Strain presented a dire scenario for the economy, where new steep tariffs could suppress investment, mass deportations could hinder employers’ ability to find workers, and escalating deficits could raise borrowing costs. Such an outcome would leave Americans facing both increasing prices and diminished growth — a variant of “stagflation” not witnessed in the U.S. economy for nearly fifty years.

“In this situation, the costs of imported goods, groceries, dining out, and housing would all soar significantly,” Strain stated.

The implication of this is that both consumers and policymakers may be less accepting of rising prices than they were during Trump’s initial term. The Fed reduced interest rates for the third consecutive meeting on Wednesday, yet many economists believe the central bank will hesitate to lower rates further until the effects of Trump’s actions become clearer. This could impose pressure on growth and potentially result in higher unemployment rates.

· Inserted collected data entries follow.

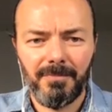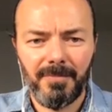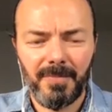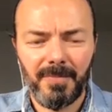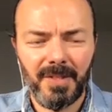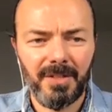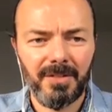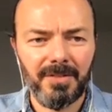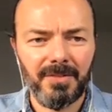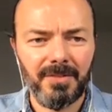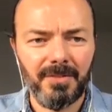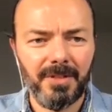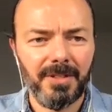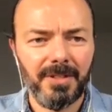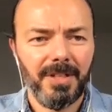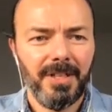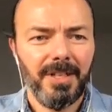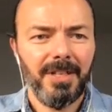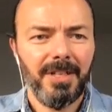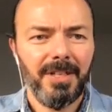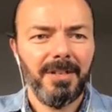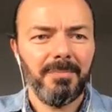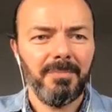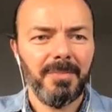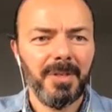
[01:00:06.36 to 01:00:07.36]
Yeah, so
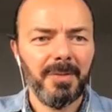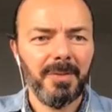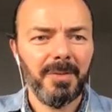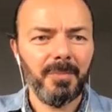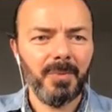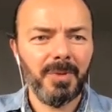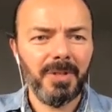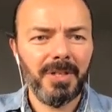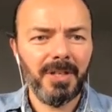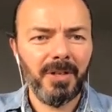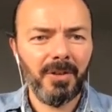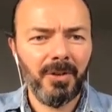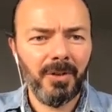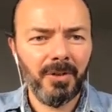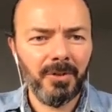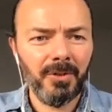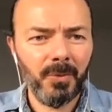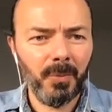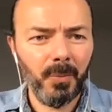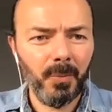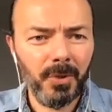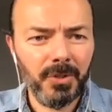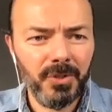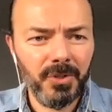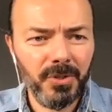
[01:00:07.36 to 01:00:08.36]
Ono,
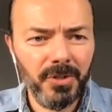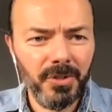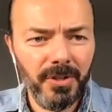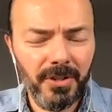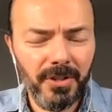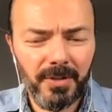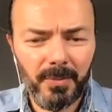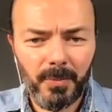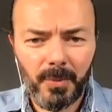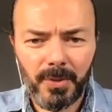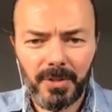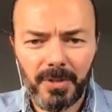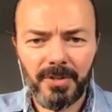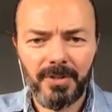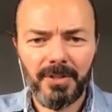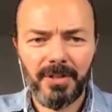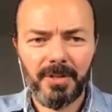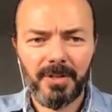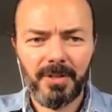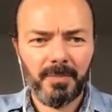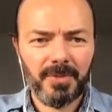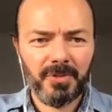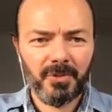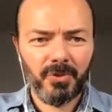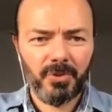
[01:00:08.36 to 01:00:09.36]
what do you th- what do you
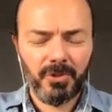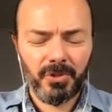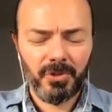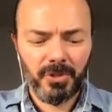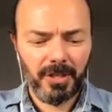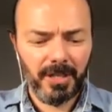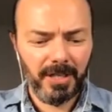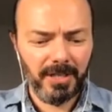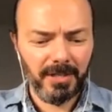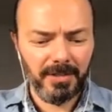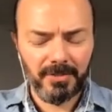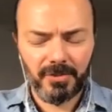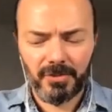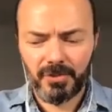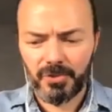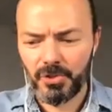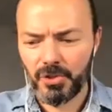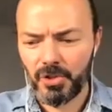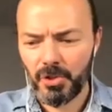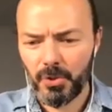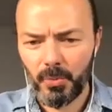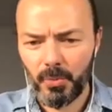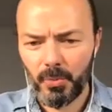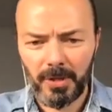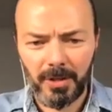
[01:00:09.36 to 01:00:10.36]
think? Sh- should I
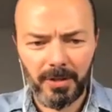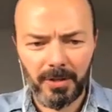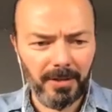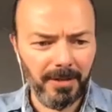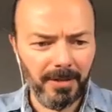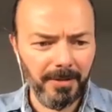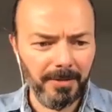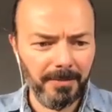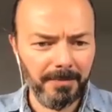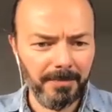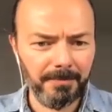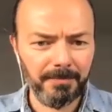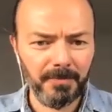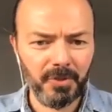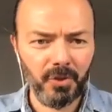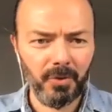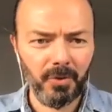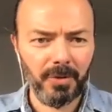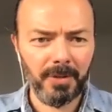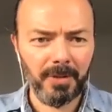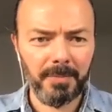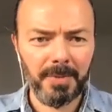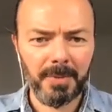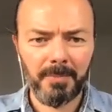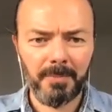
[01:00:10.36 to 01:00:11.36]
show um, show a
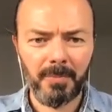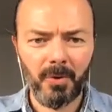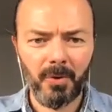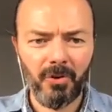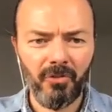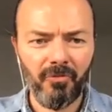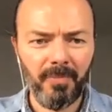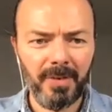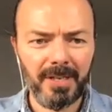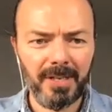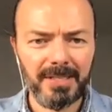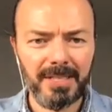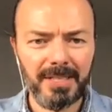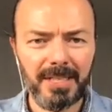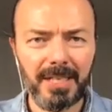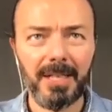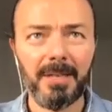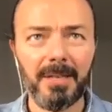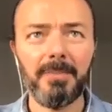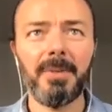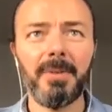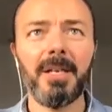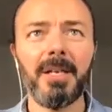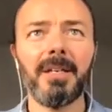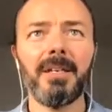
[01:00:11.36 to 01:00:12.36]
little bit more of my
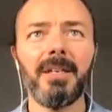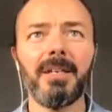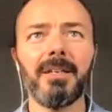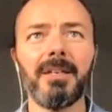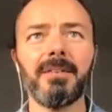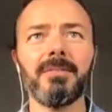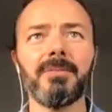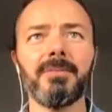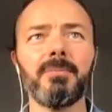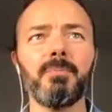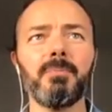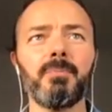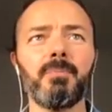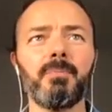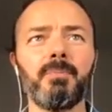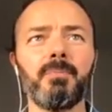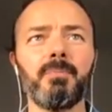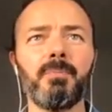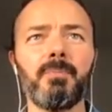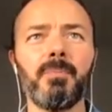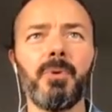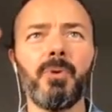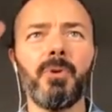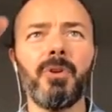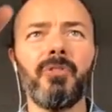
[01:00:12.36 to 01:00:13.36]
setup? I can
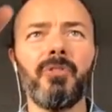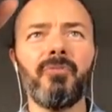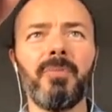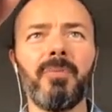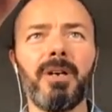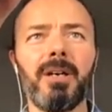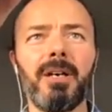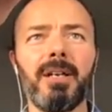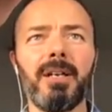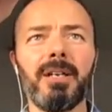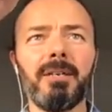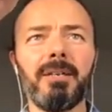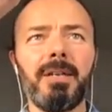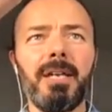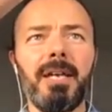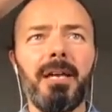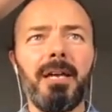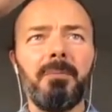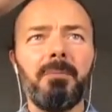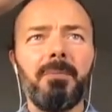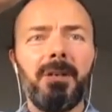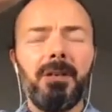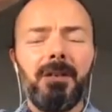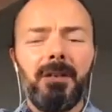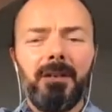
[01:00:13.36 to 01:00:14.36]
pull off my
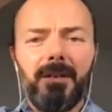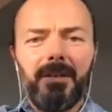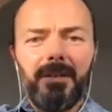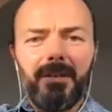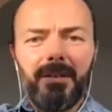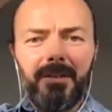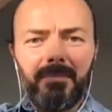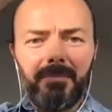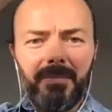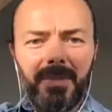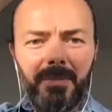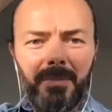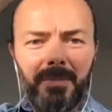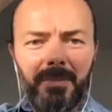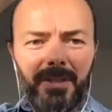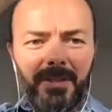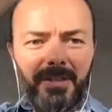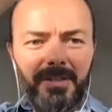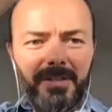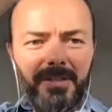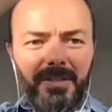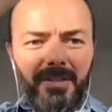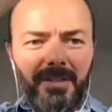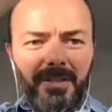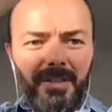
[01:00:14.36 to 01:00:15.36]
cam. Yeah, Maybe definitely.
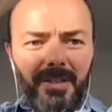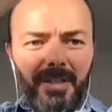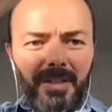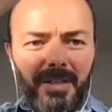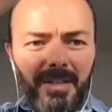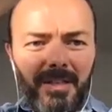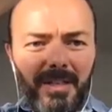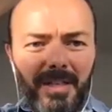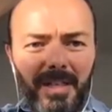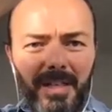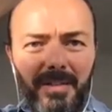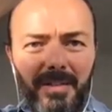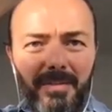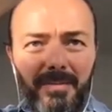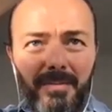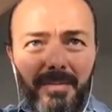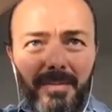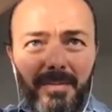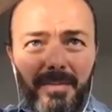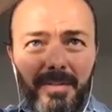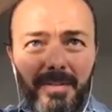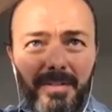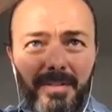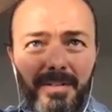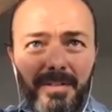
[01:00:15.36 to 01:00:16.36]
This, I think it would I've, be
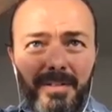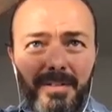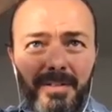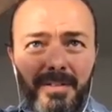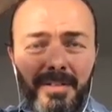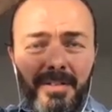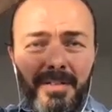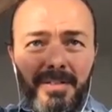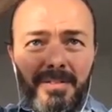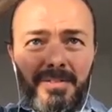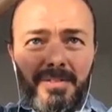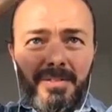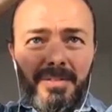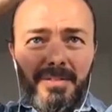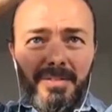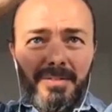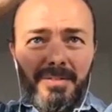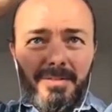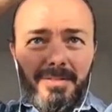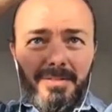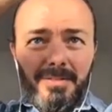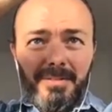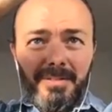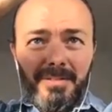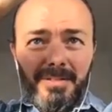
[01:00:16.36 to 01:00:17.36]
interesting. Yeah, mm-hmm.
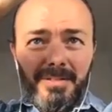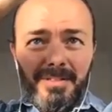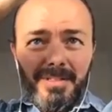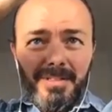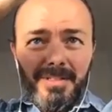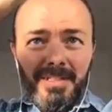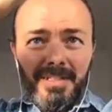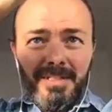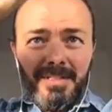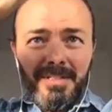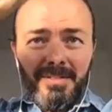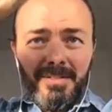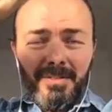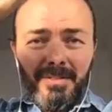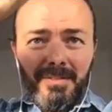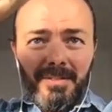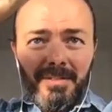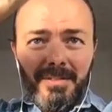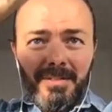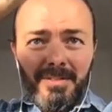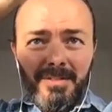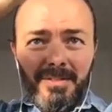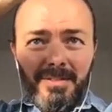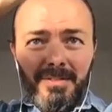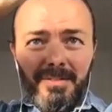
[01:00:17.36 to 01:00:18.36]
it's not.
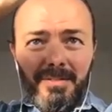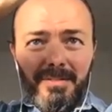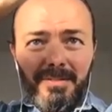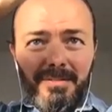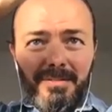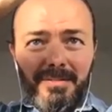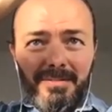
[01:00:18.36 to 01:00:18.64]
It's not.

While fears of recession have dissipated this year, policymakers still face the fundamental challenge: finding ways to lower inflation without triggering significant job losses. Inflation diminished rapidly in 2023 but has shown more resistance in the current year. The unemployment rate stands at 4.2% in November, low but on the rise. It is taking longer for jobless individuals to secure employment — a sign that the job market might be weaker than it seems.

“The primary concern regarding the economy at this moment revolves around the labor market,” advised Aditya Bhave, senior economist at Bank of America.

Nonetheless, forecasters have frequently undervalued the resilience of the U.S. economy in recent years. Moreover, there are strong reasons for ongoing optimism. Households maintain relatively low debt levels in relation to their incomes, suggesting that consumer spending can persist. Productivity has experienced robust growth in recent years, and the advancement of artificial intelligence may sustain that momentum. The majority of investors regard the United States as a secure place for investment, especially when compared to other regions worldwide.

“At this time last year, many predicted that the economy would either be in recession or face a pronounced last-mile inflation issue at some point this year,” commented Blerina Uruci, chief U.S. economist at T. Rowe Price. “Concerns over recession are significantly less prevalent at this moment.”